Controlling Lock Escalation
Escalating locks to the table or partition level can
lead to locking contention or blocking for other transactions attempting
to access a row or page in the same table. Under certain circumstances,
you might want to disable lock escalation.
As mentioned previously, lock escalation can be enabled or disabled at the table level using the ALTER TABLE command:
ALTER TABLE tablename set (LOCK_ESCALATION ={ AUTO | TABLE | DISABLE } )
Setting the option to AUTO allows SQL Server to escalate to the table or partition level. Setting the option to DISABLE prevents escalation to the table or partition level.

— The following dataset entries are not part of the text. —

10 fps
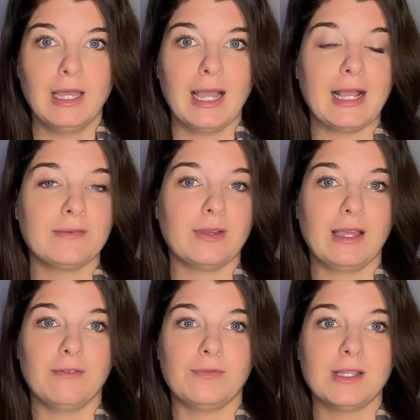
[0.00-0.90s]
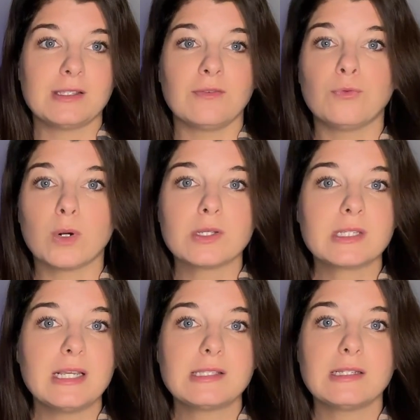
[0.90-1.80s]
If worst
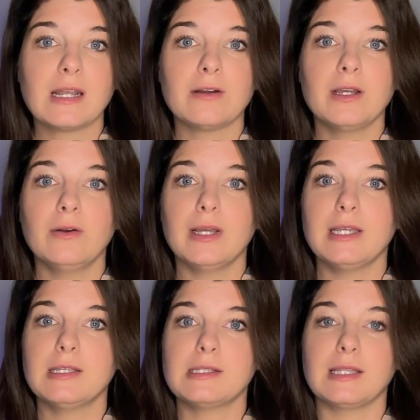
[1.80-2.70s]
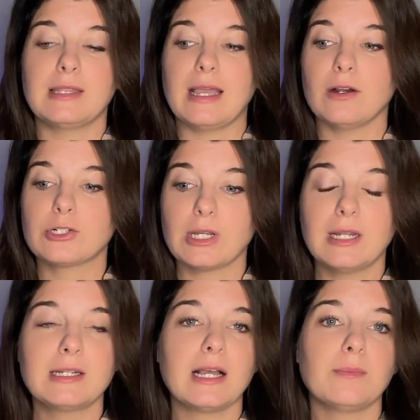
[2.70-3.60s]
case scenario is that they are
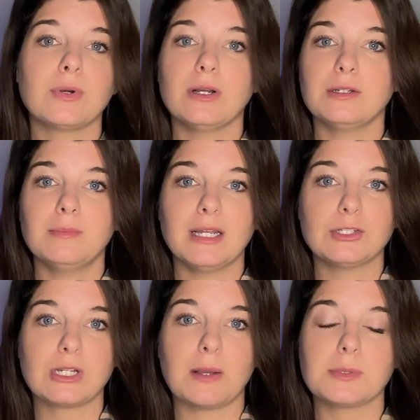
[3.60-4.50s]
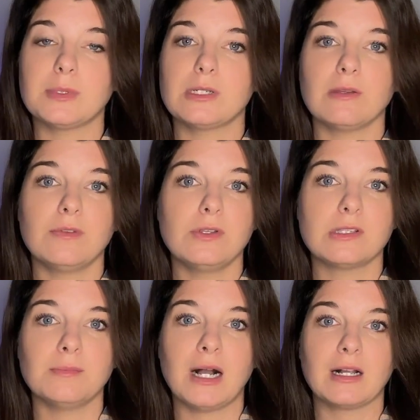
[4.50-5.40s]
shutting down print-on-demand shops because of the use
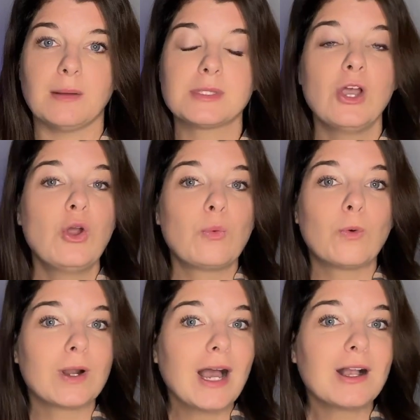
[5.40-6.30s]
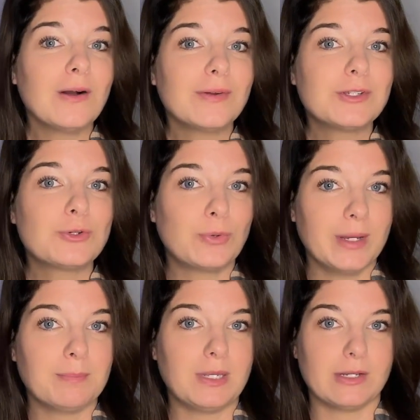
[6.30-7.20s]
of mockups, we're not going to
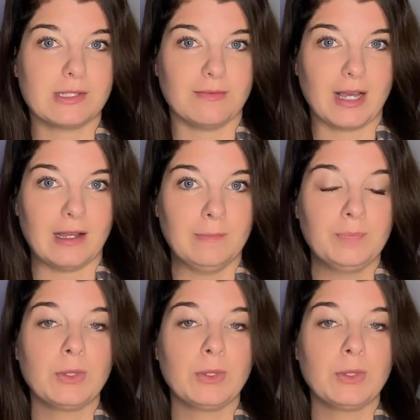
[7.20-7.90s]
quit because of that.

SQL Server 2008 also supports disabling lock
escalation for all tables in all databases within a SQL Server instance
using either the 1211 or 1224 trace flags. Trace flag 1211 completely
disables lock escalation, regardless of the memory required for lock
resources. However, when the amount of memory required for lock
resources exceeds 60% of the maximum available Database Engine memory,
an out-of-lock memory error is generated. Alternatively, trace flag 1224
disables the built-in lock escalation based on the number of locks
acquired, but lock escalation is still possible when the 40% of
available Database Engine memory threshold is reached. However, as noted
previously, if the locks cannot be escalated, SQL Server could still
run out of available memory for locks.
Note
You should be extremely
careful when considering disabling lock escalation via the trace flags. A
poorly designed application could potentially exhaust the available SQL
Server memory with excessive lock structures and seriously degrade SQL
Server performance. It is usually preferable to control lock escalation
at the object level via the ALTER TABLE command.